= ASSIGNED TASK =
All the lines below should be set down exactly, with no picture carried into the copy.

++++ TASK DATA

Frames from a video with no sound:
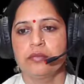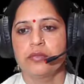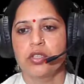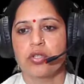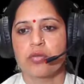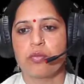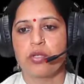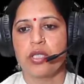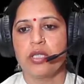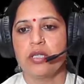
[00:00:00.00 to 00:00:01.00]

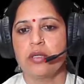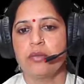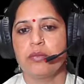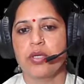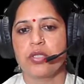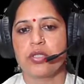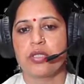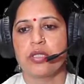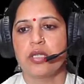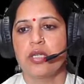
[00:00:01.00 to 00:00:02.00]
Osmotic
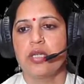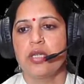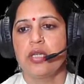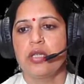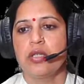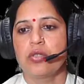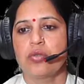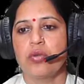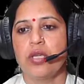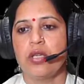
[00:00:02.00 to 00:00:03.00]
pressure.
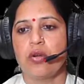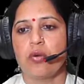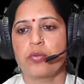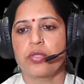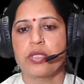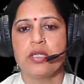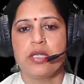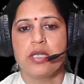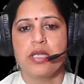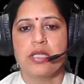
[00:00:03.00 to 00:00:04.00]
So here option
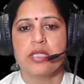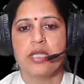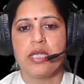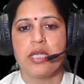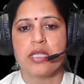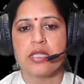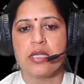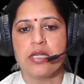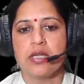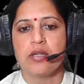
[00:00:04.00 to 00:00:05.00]
C is
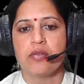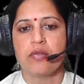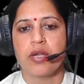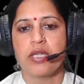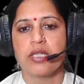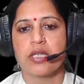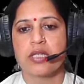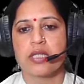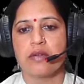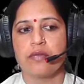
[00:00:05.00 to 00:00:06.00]
the right
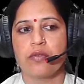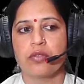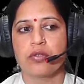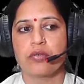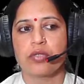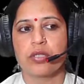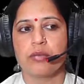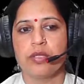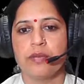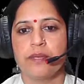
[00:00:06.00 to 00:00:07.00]
answer for the question number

++++++++

= ANSWER TO THIS EXERCISE =
Frames from a video with no sound:
[00:00:00.00 to 00:00:01.00]

[00:00:01.00 to 00:00:02.00]
Osmotic
[00:00:02.00 to 00:00:03.00]
pressure.
[00:00:03.00 to 00:00:04.00]
So here option
[00:00:04.00 to 00:00:05.00]
C is
[00:00:05.00 to 00:00:06.00]
the right
[00:00:06.00 to 00:00:07.00]
answer for the question number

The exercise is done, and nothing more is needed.